Allen Gunn, Executive Director of Aspiration, San Francisco, CA
Allen Gunn (Gunner) is Executive Director of Aspiration, an organization that works to help NGOs, activists, foundations and software developers make more effective use of technology for social change.
Gunner is an active facilitator, contributor, advisor, and/or partner in a number of open projects, including Mozilla, The Tor Project, Humanitarian OpenStreetMap Team, Peer 2 Peer University, Joomla!, CiviCRM, and Creative Commons. He is a board member of The Ruckus Society and Global Exchange. He also sits on the eIFL-FOSS, GIIP, and the Rosetta Foundation Advisory Boards.
He has served as senior software engineer at firms including Novell, NetManage, and a number of startups, and has shepherded large software projects through all stages of development: from inception, design, engineering, and testing to deployment, support and marketing in environments ranging from start-up to large corporation to nonprofit.

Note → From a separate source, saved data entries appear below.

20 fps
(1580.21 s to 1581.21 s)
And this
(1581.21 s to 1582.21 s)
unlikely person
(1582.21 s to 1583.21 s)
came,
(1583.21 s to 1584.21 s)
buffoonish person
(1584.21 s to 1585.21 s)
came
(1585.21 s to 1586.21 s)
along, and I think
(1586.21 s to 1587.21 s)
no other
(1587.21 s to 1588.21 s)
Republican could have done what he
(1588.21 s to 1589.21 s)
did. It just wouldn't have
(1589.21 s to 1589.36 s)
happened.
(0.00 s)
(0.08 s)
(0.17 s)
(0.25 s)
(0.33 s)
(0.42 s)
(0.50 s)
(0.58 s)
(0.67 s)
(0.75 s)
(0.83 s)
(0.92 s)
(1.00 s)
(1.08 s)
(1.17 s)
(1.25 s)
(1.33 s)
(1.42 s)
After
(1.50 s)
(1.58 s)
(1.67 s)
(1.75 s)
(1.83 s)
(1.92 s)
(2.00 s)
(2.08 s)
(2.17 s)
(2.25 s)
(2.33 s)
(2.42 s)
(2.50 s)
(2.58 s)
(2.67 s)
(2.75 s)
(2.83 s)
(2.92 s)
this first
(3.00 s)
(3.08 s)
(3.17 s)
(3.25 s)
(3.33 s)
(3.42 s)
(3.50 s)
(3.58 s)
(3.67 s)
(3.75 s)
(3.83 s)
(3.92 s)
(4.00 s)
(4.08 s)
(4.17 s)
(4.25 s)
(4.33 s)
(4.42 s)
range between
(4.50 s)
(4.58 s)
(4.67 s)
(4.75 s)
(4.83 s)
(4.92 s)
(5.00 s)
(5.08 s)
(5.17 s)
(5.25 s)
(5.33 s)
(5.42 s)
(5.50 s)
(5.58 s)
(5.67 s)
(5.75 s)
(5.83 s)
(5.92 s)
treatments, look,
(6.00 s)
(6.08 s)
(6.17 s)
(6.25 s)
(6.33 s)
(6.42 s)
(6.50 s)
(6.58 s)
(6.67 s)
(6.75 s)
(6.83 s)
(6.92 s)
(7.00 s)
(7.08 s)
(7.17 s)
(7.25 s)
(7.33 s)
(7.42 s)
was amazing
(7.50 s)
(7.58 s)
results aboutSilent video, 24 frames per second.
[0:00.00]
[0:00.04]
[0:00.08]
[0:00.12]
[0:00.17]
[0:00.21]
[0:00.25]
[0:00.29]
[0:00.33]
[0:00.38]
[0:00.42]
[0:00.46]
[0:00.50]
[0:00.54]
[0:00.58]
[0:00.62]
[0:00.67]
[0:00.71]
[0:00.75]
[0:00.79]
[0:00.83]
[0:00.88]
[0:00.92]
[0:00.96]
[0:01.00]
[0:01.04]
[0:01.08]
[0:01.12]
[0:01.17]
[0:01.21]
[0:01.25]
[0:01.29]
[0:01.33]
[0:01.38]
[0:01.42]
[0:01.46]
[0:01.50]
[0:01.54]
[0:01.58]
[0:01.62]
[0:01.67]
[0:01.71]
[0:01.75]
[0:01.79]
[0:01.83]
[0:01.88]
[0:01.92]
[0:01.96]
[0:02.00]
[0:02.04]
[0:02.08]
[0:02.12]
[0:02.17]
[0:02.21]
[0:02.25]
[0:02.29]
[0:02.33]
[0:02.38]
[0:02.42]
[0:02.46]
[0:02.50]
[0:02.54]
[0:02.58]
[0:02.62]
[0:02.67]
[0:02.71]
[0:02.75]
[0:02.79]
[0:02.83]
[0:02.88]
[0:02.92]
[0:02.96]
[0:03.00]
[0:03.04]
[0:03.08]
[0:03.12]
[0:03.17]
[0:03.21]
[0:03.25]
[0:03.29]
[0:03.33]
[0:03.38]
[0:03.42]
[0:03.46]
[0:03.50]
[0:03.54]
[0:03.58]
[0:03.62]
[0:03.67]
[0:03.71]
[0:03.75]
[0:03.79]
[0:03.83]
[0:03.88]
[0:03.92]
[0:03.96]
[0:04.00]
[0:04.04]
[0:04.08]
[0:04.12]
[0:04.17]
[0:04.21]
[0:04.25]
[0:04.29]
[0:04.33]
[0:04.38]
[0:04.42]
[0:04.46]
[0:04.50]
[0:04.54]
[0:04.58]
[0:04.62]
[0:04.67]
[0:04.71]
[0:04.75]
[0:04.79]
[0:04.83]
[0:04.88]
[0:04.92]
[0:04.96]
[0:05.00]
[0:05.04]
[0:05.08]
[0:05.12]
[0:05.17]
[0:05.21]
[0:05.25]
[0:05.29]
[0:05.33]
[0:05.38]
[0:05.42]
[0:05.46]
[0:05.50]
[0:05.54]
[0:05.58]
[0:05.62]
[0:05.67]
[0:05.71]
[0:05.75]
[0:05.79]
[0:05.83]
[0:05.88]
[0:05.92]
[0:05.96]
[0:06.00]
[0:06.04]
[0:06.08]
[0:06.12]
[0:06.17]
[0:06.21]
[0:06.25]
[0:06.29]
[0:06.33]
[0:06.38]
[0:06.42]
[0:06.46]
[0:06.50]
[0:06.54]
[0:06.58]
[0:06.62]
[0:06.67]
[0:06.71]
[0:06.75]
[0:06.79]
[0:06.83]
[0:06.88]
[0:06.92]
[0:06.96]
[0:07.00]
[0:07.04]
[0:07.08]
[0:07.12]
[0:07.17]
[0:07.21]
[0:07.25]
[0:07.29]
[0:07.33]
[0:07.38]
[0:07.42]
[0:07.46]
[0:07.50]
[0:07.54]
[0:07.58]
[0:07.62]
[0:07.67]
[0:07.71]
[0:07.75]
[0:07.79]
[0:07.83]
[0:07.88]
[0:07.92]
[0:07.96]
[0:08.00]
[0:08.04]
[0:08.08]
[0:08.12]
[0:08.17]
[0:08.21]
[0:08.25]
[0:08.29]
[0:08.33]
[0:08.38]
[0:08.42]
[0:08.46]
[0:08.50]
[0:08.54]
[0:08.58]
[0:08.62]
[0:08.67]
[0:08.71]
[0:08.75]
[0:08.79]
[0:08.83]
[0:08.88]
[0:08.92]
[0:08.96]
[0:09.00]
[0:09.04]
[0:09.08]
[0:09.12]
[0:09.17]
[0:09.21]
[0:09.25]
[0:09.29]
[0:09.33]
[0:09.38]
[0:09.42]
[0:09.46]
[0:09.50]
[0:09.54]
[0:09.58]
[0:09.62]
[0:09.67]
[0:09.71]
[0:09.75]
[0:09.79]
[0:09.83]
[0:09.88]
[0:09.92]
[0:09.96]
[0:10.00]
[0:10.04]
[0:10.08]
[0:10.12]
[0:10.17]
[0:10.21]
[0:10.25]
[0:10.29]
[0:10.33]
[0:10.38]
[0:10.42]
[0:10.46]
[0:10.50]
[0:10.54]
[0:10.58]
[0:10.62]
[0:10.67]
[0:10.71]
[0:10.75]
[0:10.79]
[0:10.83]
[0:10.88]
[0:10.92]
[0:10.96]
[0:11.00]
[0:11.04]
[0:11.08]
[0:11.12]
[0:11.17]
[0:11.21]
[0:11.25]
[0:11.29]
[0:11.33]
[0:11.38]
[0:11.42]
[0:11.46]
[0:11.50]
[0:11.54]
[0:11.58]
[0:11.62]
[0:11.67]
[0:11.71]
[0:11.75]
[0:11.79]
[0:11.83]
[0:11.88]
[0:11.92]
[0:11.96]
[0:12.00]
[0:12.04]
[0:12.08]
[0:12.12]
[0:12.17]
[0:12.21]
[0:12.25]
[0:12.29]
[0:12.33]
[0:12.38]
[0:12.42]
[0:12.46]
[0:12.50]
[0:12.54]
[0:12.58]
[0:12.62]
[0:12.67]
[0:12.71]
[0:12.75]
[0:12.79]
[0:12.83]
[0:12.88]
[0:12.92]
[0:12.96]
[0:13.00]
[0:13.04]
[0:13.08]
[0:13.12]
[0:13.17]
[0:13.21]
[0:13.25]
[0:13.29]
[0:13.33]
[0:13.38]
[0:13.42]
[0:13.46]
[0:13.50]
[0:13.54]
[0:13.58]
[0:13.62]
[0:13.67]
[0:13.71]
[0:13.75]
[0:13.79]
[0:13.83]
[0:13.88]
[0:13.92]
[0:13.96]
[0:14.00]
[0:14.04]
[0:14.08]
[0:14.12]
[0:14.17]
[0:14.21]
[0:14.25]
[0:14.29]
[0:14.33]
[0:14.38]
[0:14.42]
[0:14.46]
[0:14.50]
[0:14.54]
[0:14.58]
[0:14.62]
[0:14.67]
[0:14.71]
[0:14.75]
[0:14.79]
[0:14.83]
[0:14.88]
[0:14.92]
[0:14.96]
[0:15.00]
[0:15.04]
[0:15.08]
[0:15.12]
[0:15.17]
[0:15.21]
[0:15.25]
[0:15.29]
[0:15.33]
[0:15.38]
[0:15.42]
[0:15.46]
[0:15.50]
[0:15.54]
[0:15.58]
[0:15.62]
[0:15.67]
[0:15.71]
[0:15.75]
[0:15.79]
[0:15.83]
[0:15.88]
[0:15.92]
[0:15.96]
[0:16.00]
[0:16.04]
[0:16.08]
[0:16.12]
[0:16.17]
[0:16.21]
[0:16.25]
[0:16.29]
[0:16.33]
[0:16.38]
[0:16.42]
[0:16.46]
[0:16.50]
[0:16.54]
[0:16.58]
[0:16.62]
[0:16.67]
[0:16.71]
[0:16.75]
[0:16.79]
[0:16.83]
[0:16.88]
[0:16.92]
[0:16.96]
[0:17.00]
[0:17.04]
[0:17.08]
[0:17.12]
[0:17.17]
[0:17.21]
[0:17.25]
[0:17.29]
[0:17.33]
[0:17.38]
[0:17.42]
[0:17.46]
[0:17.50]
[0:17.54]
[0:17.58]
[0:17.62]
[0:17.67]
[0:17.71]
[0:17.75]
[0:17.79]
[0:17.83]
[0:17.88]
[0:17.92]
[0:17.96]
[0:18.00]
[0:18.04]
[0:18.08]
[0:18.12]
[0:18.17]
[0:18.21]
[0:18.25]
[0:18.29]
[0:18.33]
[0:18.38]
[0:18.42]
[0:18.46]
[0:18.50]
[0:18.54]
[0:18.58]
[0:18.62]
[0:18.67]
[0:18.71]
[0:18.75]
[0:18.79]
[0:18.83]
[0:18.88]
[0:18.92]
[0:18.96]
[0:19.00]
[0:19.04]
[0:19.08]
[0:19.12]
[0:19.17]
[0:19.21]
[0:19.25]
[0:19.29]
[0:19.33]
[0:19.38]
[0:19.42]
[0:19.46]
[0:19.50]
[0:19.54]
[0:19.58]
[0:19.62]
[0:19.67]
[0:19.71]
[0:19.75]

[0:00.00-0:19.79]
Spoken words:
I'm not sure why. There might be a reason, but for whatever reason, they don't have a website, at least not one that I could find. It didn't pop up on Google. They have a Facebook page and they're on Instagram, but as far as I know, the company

Anuradha Mittal, Executive Director, Oakland Institute, Oakland, CA
Anuradha Mittal, founder and executive director of the Oakland Institute, is an expert on trade, development, human rights and agriculture issues. She has authored and edited numerous books and reports including (Mis)Investment in Agriculture: The Role of the International Finance Corporation in the Global Land Grab; Voices from Africa: African Farmers and Environmentalists Speak out Against a New Green Revolution; Sahel: A Prisoner of Starvation; Going Gray in the Golden State: The Reality of Poverty Among Seniors in Oakland, California; and Turning the Tide: Challenging the Right on Campus; America Needs Human Rights.
Anuradha is on the board and advisory committees of several non profit organizations including the Right Livelihood Award (also known as the Alternative Nobel Prize), the International Forum on Globalization, and is a member of the independent board of Ben & Jerry's. She was named as the Most Valuable Thinker in 2008 by the Nation magazine.